Naruto mengernyitkan dahinya mendengar ucapan Shikamaru. Naruto lalu mengikuti arah pandang Shikamaru. Naruto terkejut saat menyadari Shikamaru sedang memandangi Hinata yang ternyata ikut masuk ke ruang kantor sahabatnya itu. Naruto segera menarik tangan Hinata dan menariknya keluar dari ruang kantor Shikamaru.
"Dasar Pelit! Posessive!", maki Shikamaru dari ruangnya.
"Cerewet kau Shika!" balas Naruto kesal. Berani sekali Nara pemalas itu melihat Hinata. Naruto sangat kesal dan tidak rela.
Naruto membuka pintu mobil Great Corolla merahnya. Hinata langsung masuk lalu duduk di kursi depan. Naruto berlari memutar lalu masuk dan duduk di kursi pengemudi. Tak lama kemudian mobil tua itu meluncur di jalanan kota Konoha yang masih sangat sepi. Mobil itu terus melaju kencang ke arah luar kota.
"Kau mau membawaku ke mana?" tanya Hinata.
"Jalan-jalan." jawab Naruto.
Setelah itu keduanya tidak berkata apa pun hingga Naruto menghentikan mobilnya setelah lebih dari tiga jam berkendara. Naruto segera membuka pintu dan keluar dari mobil. Hinata bisa mendengar suara deburan ombak. Naruto membukakan pintu untuk Hinata.
"Keluarlah. Sebentar lagi matahari terbit.", ucapnya.
Hinata keluar dan melihat sekitar. Pemandangan pantai berpasir putih terbentang di hadapannya. Ombak besar bergulung-gulung lalu memecah di pantai dengan latar pemandangan langit dengan awan yang berwarna kemerahan. Jauh di tengah lautan, matahari mulai terbit. Langit perlahan mulai terang, membuat keindahan pantai semakin tampak. Hinata menatap semua itu dengan perasaan kagum.

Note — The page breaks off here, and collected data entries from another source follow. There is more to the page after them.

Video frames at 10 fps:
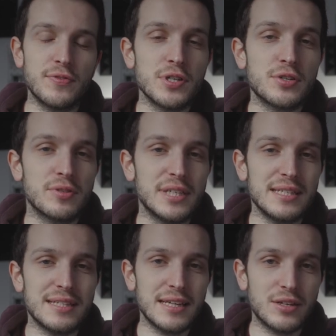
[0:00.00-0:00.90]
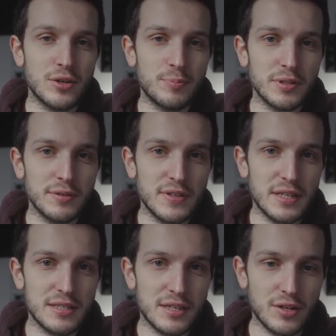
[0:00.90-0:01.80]
first released a couple of
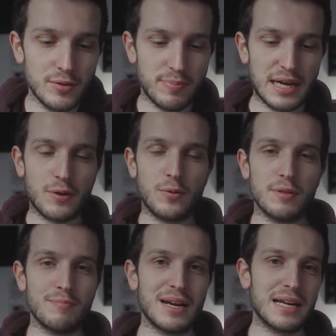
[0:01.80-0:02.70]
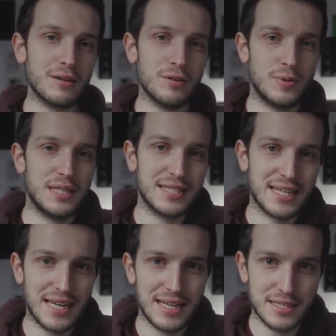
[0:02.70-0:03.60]
years ago back with Mac OS
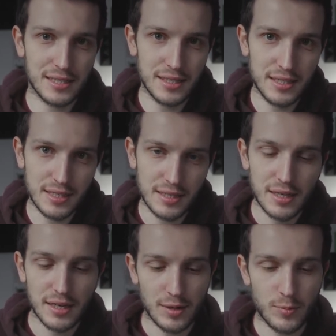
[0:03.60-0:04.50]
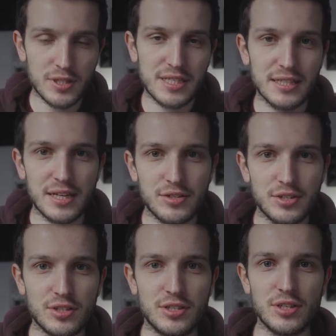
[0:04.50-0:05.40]
Catalina and what it allows you
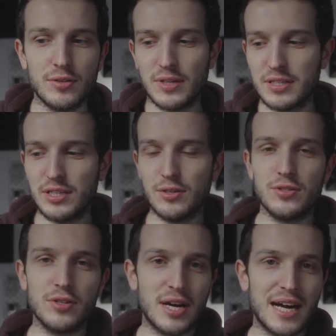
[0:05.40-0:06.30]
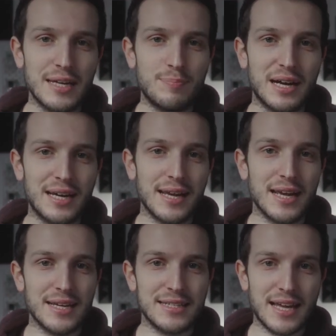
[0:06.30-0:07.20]
to do is use your iPad
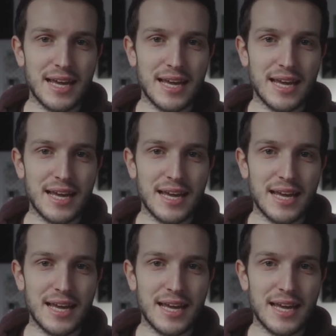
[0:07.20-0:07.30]
as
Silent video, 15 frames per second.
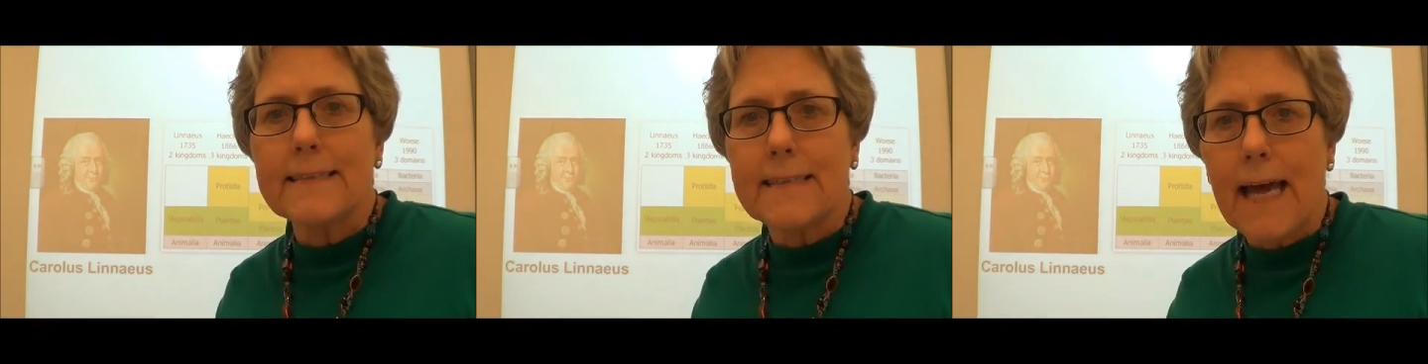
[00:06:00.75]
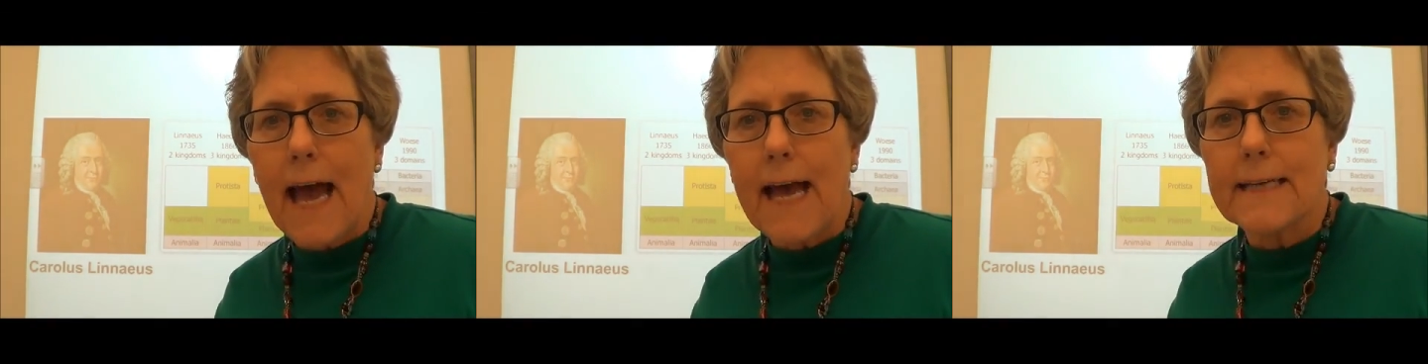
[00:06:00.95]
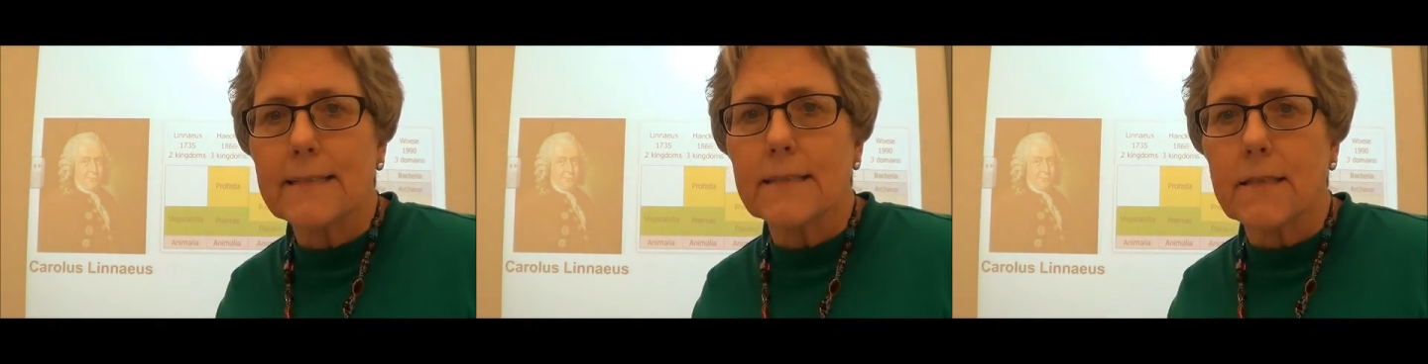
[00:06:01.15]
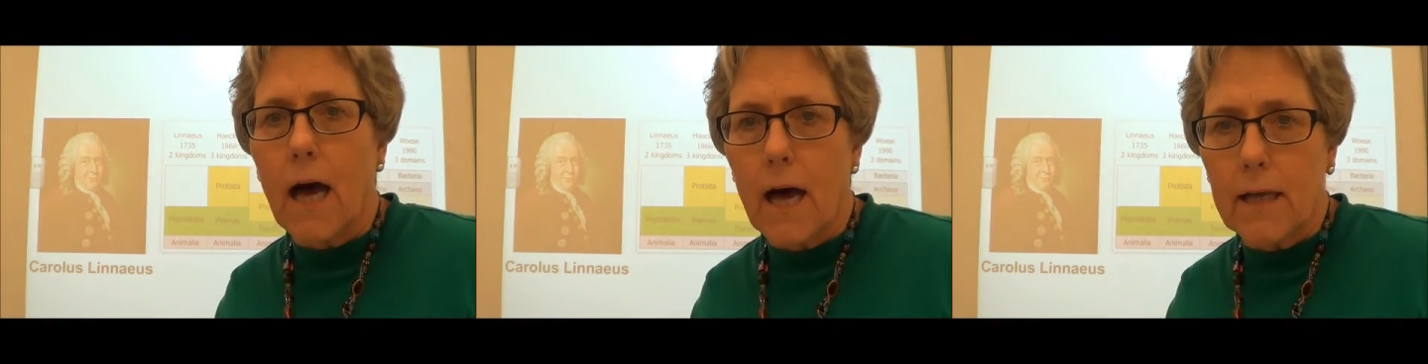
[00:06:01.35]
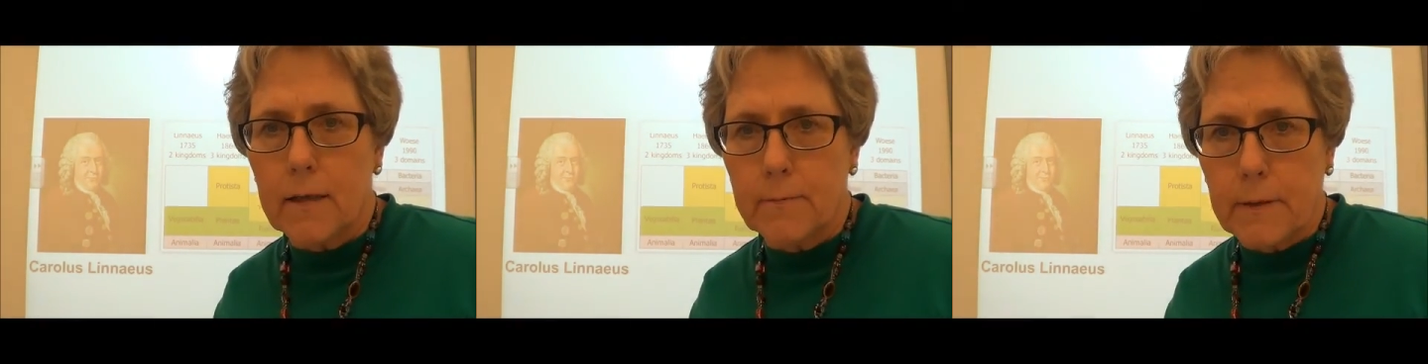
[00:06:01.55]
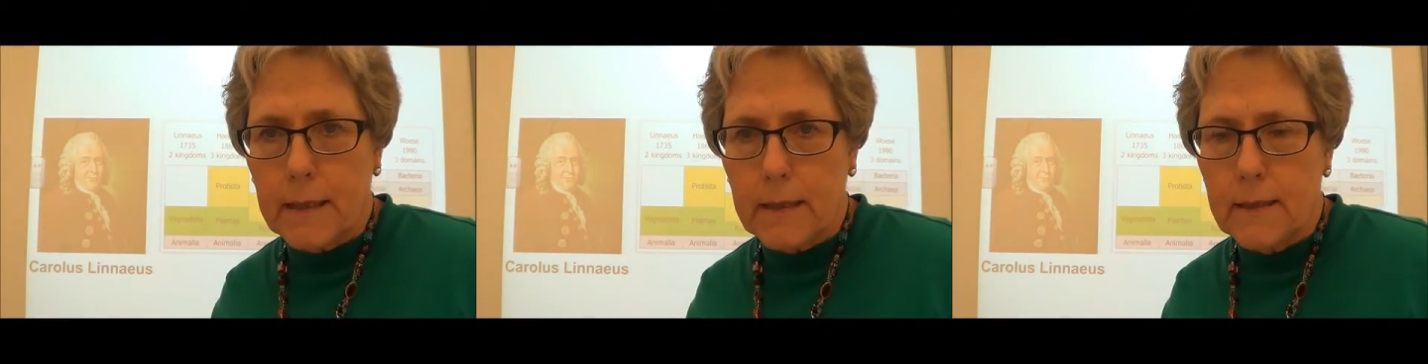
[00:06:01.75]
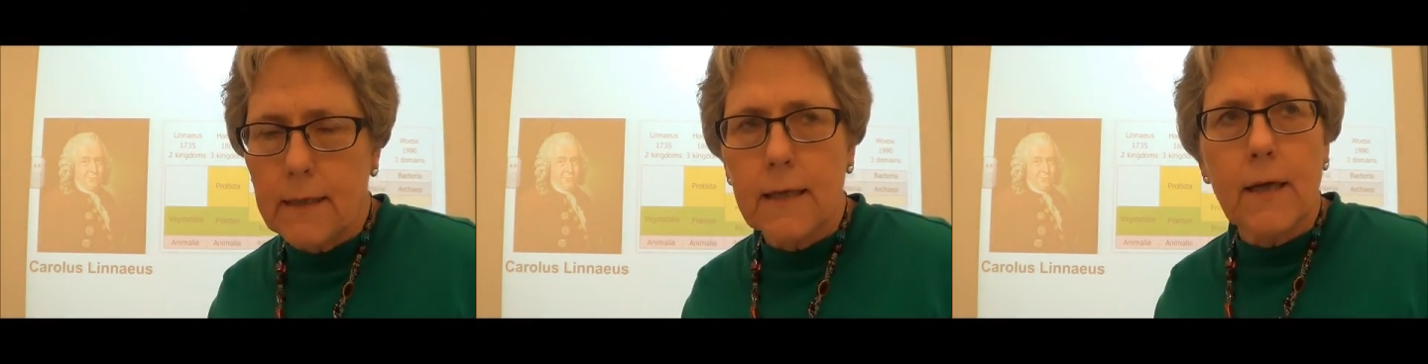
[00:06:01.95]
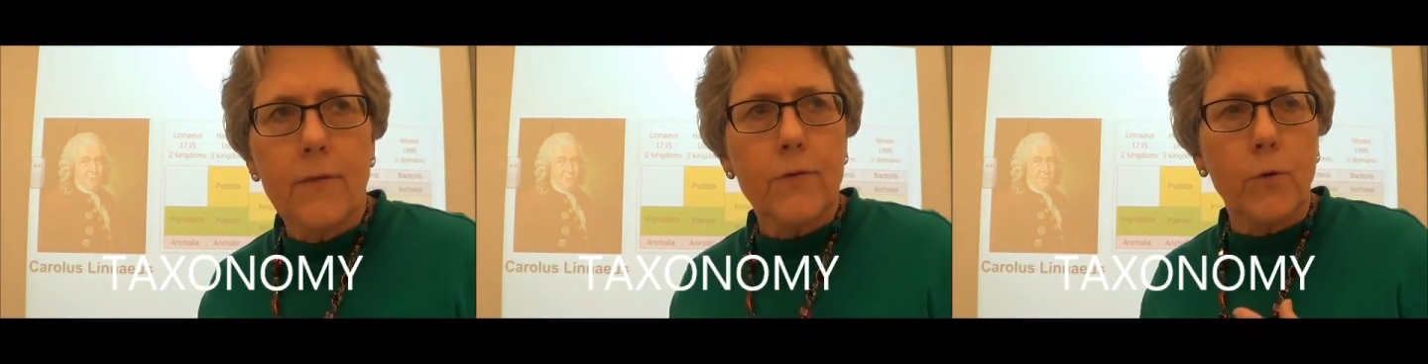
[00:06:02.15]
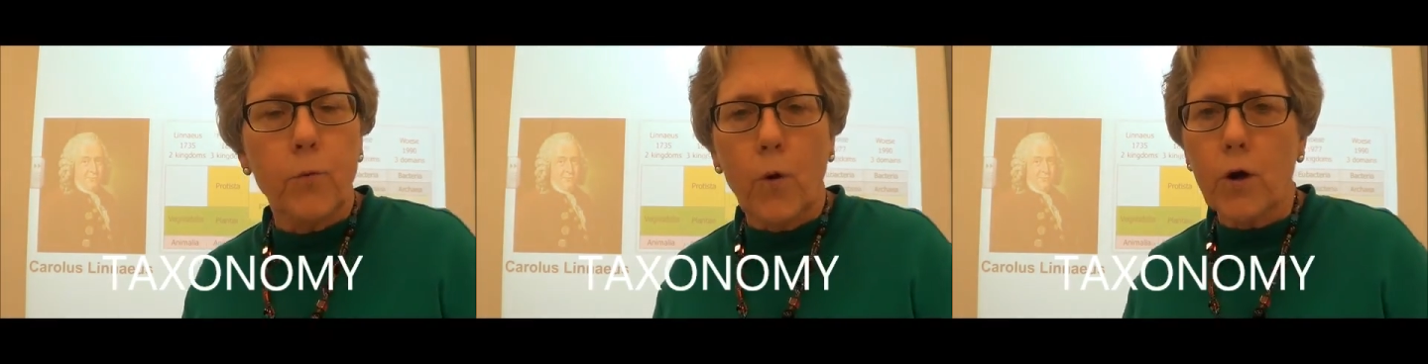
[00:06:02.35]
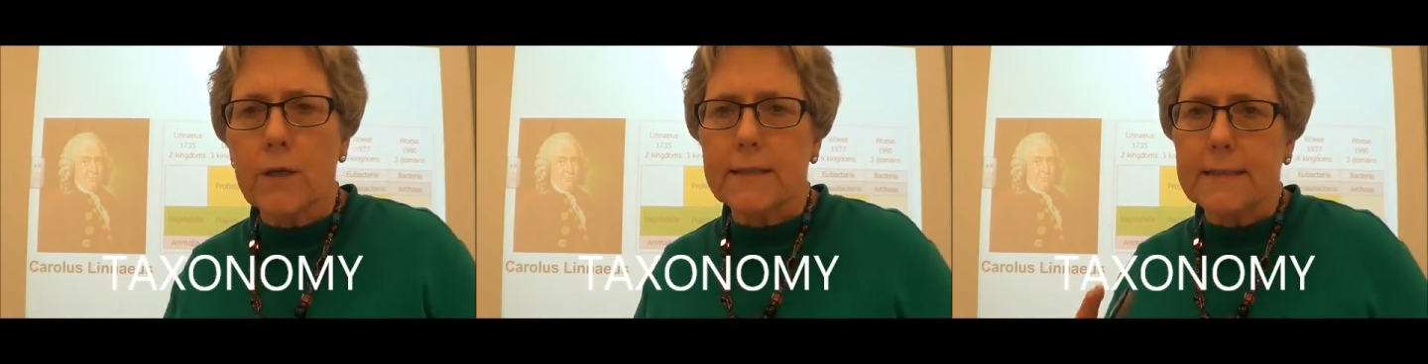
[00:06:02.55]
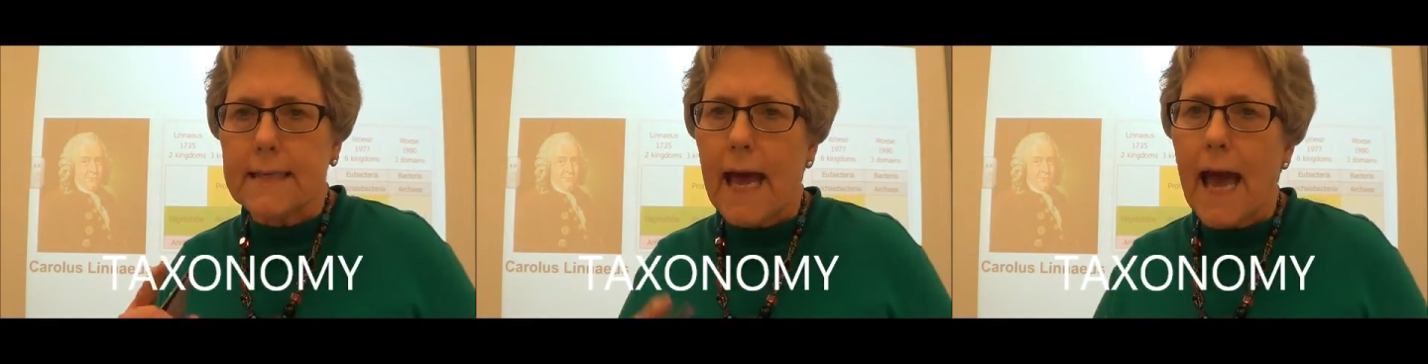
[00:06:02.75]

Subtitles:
taxonomy. The word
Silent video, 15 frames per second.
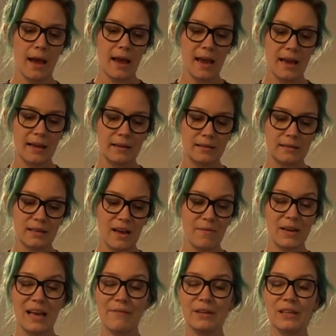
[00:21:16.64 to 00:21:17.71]
and I've
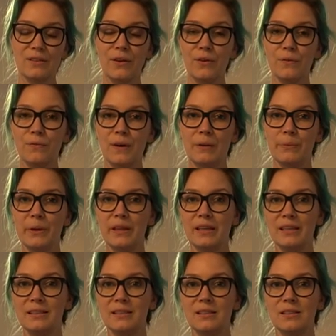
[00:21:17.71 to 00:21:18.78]
been having a lot of fun with
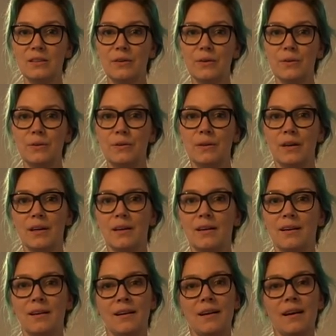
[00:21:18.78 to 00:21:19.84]
it. So
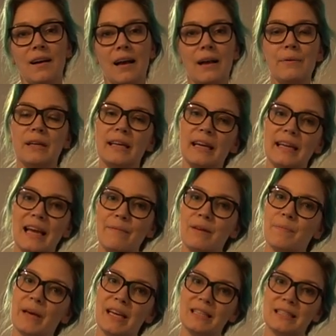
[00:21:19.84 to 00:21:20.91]
I want to get a
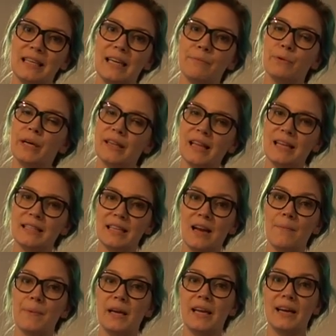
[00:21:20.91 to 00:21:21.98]
gaming PC and we'll get that set
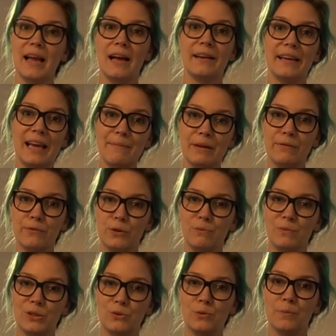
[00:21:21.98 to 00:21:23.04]
up in our gaming
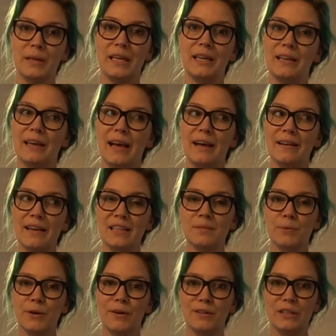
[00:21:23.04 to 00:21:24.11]
room, which will be our next
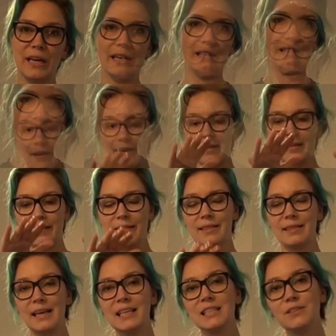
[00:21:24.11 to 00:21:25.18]
project.
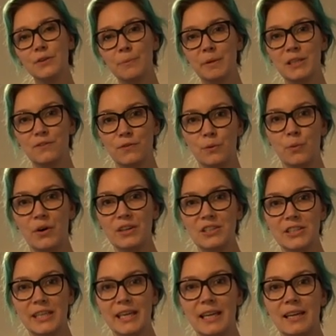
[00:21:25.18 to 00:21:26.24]
Thanks so much for
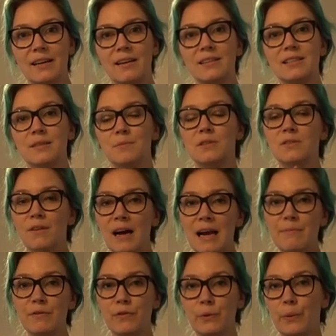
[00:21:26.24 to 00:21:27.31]
watching.
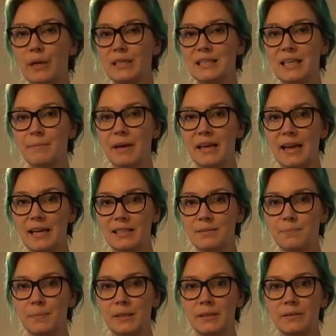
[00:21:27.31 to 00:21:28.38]
Subscribe if you want to see my
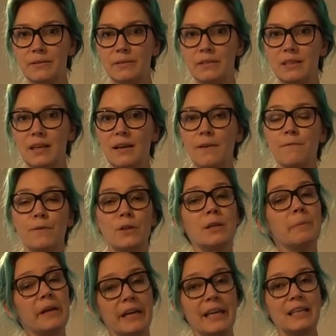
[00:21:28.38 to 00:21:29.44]
next build.
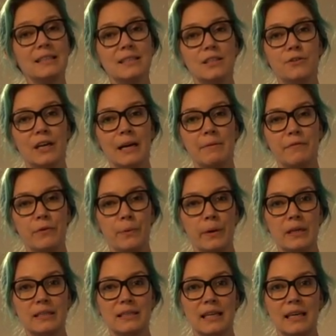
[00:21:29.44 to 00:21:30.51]
Follow me on Instagram if you
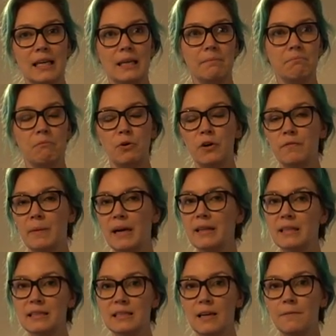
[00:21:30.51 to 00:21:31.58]
want to see more of my
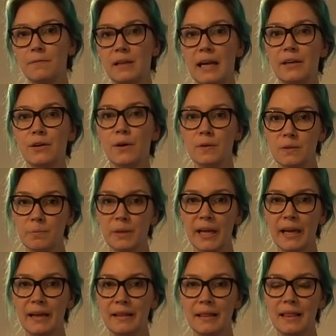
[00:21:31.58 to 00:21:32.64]
other stuff like
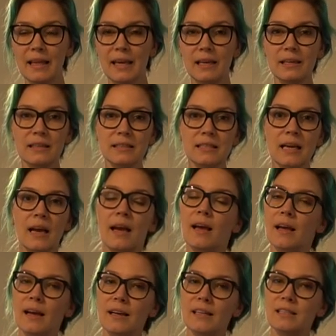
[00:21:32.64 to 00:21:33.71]
cosplay and things.
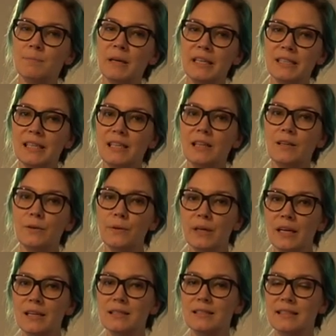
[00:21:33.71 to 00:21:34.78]
Uh, it's Pixie La
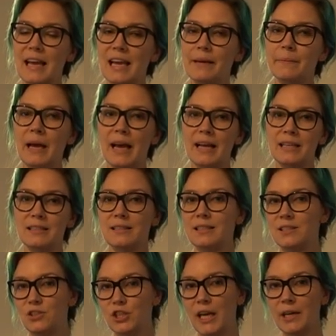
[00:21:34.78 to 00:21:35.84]
Luna, same as
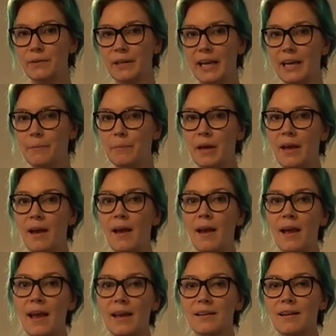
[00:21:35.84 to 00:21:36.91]
this channel name,
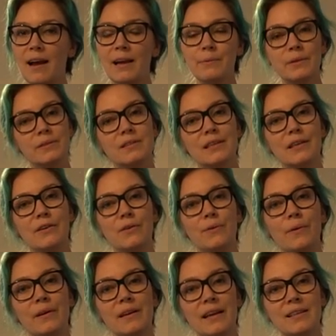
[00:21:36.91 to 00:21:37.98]
and I will see
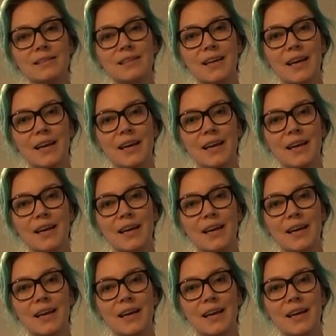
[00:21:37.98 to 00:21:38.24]
you next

"Indah sekali bukan? Dulu orang tuaku sering mengajakku ke sini saat aku kecil. Melihat pantai ini tiba-tiba membuatku jadi kangen mereka.", ucap Naruto sambil menatap pantai itu dengan pandangan menerawang. Hinata menatap Naruto tanpa berkata apa pun.
"Suatu saat aku ingin membangun rumah di sini. Apakah kau suka pantai Hinata? Karena aku ingin tinggal di rumahku bersama dirimu." ucap Naruto.
Hinata tersentak mendengar ucapan Naruto itu. Hinata menatap Naruto yang kini juga sedang menatapnya. Hinata bertanya-tanya apakah Naruto mengatakan semua itu hanya untuk menggodanya? Tapi Hinata tidak melihat adanya kebohongan dari sorot sepasang mata biru Naruto. Dan ada keteguhan dan keyakinan yang tersirat dari wajah lelaki pirang itu.